|
|
Appistry Storage Hadoop Edition provides plug-in compatibility with the Hadoop Distributed File System (HDFS), allowing Hadoop users to easily upgrade to Storage as a replacement for HDFS when enhanced reliability and throughput are key considerations. Because Storage has no single point of failure and no centralized bottleneck, it is more scalable and reliable than HDFS and more suitable for mission-critical deployment.
Hadoop MapReduce comes with its own distributed file system (HDFS), but supports multiple file systems – several of which include drivers with Hadoop. For HDFS, 'nameNode' gets started on a single, well-known worker – resulting in difficulties with scalability and reliability. Appistry has developed a file system adapter, written in Java, for Storage. No single point of failure exists for Storage.
Hadoop requires Java 6 on all workers in the fabric.
Where to Find:
On the Resource CD under '\demos\hadoop_demo' or Peer2Peer Downloads as the 'Storage Hadoop Edition Support Files'. |
Deploy the Service
Appistry has put together a service-FAR for Hadoop prepackaged with 'fsfs.jar'. The 'hadoop.far' copies the 'fsfs.jar' into 'hadoop-$VERSION/lib' for selection as a filesystem to use with Hadoop as an alternative to HDFS.

To deploy the FAR, open the Management Console and connect to an active fabric. Hover the mouse-pointer over 'More' and click 'Deploy Files'. Browse for the appropriate FAR and click 'Submit'.
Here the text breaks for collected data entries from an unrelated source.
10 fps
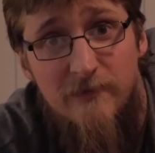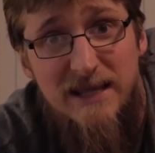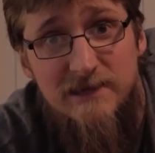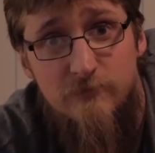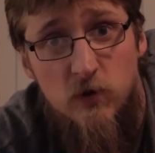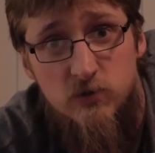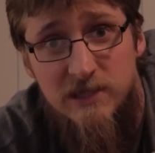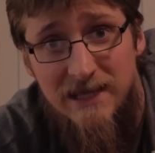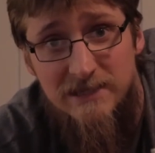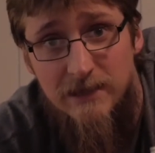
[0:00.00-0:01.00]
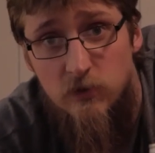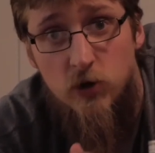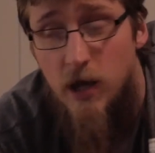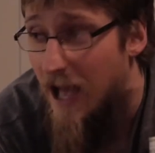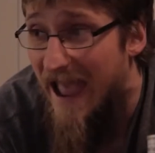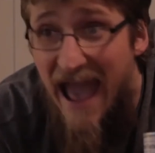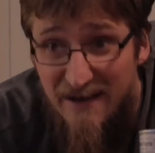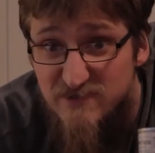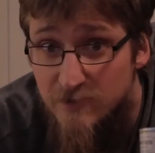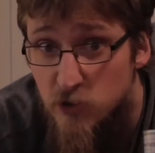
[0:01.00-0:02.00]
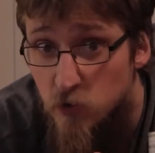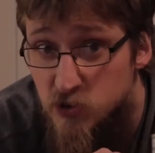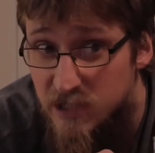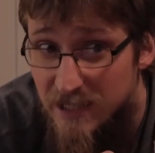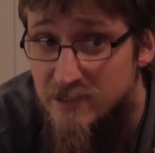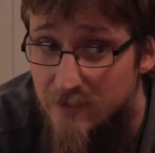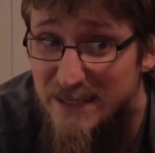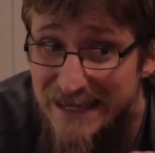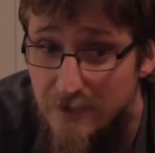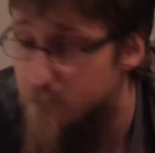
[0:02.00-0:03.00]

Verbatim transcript: to mix up those things. Look, I have some of those things. Let me get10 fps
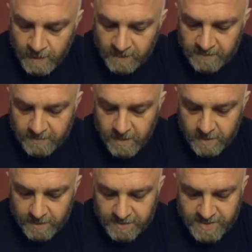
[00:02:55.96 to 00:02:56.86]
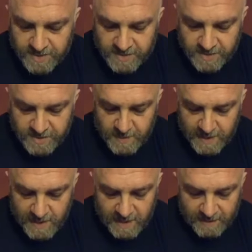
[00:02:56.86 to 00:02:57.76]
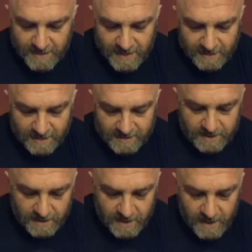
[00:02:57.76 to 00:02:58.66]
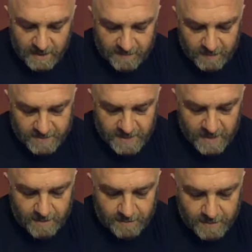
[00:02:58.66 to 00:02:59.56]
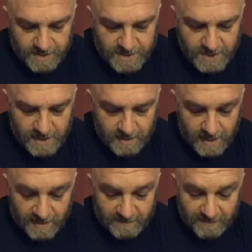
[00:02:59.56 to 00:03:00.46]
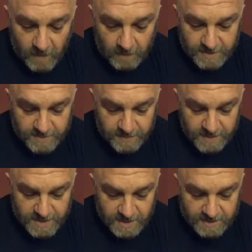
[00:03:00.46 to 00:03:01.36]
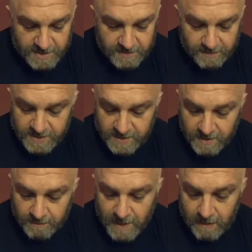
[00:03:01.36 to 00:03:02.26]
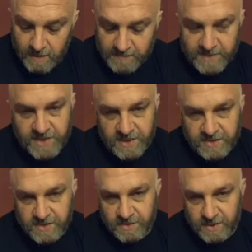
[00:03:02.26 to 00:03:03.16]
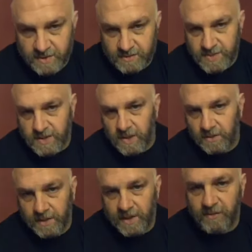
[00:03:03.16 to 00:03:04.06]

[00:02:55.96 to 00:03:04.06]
From the moment it was introduced by Nike back in 1988, I've always appreciated the simplicity and power of the Just Do It slogan.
Edit and Deploy the Configuration
Before Hadoop will be ready to run a MapReduce job, a new service-configuration must be deployed for your environment. Inside '\demos\hadoop_demo\config_far', there are three files which should be updated:
- core-site.xml (default)-- check the Hadoop Filesystem Driver Configuration page to ensure you are using the best parameters for your installation. Any parameters that deviate from Appistry's defaults should be included/changed, as appropriate:
<?xml version="1.0"?>
<?xml-stylesheet type="text/xsl" href="configuration.xsl"?>
<configuration>
<property>
<name>fs.default.name</name>
<value>storage:/</value>
</property>
<property>
<name>fs.storage.impl</name>
<value>org.apache.hadoop.fs.appistry.FabricStorageFileSystem</value>
<description>Appistry Fabric Storage FS for storage: uris.</description>
</property>
<property>
<name>fs.abs.impl</name>
<value>org.apache.hadoop.fs.appistry.BlockedFabricStorageFileSystem</value>
<description>Block-aware Appistry Fabric Storage FS for storage: uris.</description>
</property>
</configuration>
- appistry-site.xml (default)-- check the Hadoop Filesystem Driver Configuration page to ensure you are using the best parameters for your installation. Any parameters that deviate from Appistry's defaults should be included/changed, as appropriate:
<?xml version="1.0"?>
<?xml-stylesheet type="text/xsl" href="configuration.xsl"?>
<configuration>
<property>
<name>fs.appistry.storage.host</name>
<value>localhost</value>
</property>
<property>
<name>fs.appistry.storage.port</name>
<value>16088</value>
</property>
<property>
<name>fs.appistry.chunked</name>
<value>true</value>
</property>
</configuration>
- mapred-site.xml (default) – update the 'mapred.job.tracker' value with the node that will act as jobtracker for MapReduce and any other MapReduce parameters that apply to your job.
<?xml version="1.0"?>
<?xml-stylesheet type="text/xsl" href="configuration.xsl"?>
<configuration>
<property>
<name>mapred.job.tracker</name>
<value>http://192.168.5.42:9001</value>
</property>
<property>
<name>mapred.tasktracker.map.tasks.maximum</name>
<value>4</value>
</property>
<property>
<name>mapred.tasktracker.reduce.tasks.maximum</name>
<value>4</value>
</property>
<property>
<name>mapred.task.timeout</name>
<value>90000</value>
</property>
<property>
<name>mapred.map.tasks</name>
<value>40</value>
</property>
<property>
<name>mapred.reduce.tasks</name>
<value>35</value>
</property>
</configuration>
Package 'hadoop_config.xml' into a FAR using fabric_pkg, by typing:
fabric_pkg hadoop_config.xml
from the '\demos\hadoop_demo\config_far' directory.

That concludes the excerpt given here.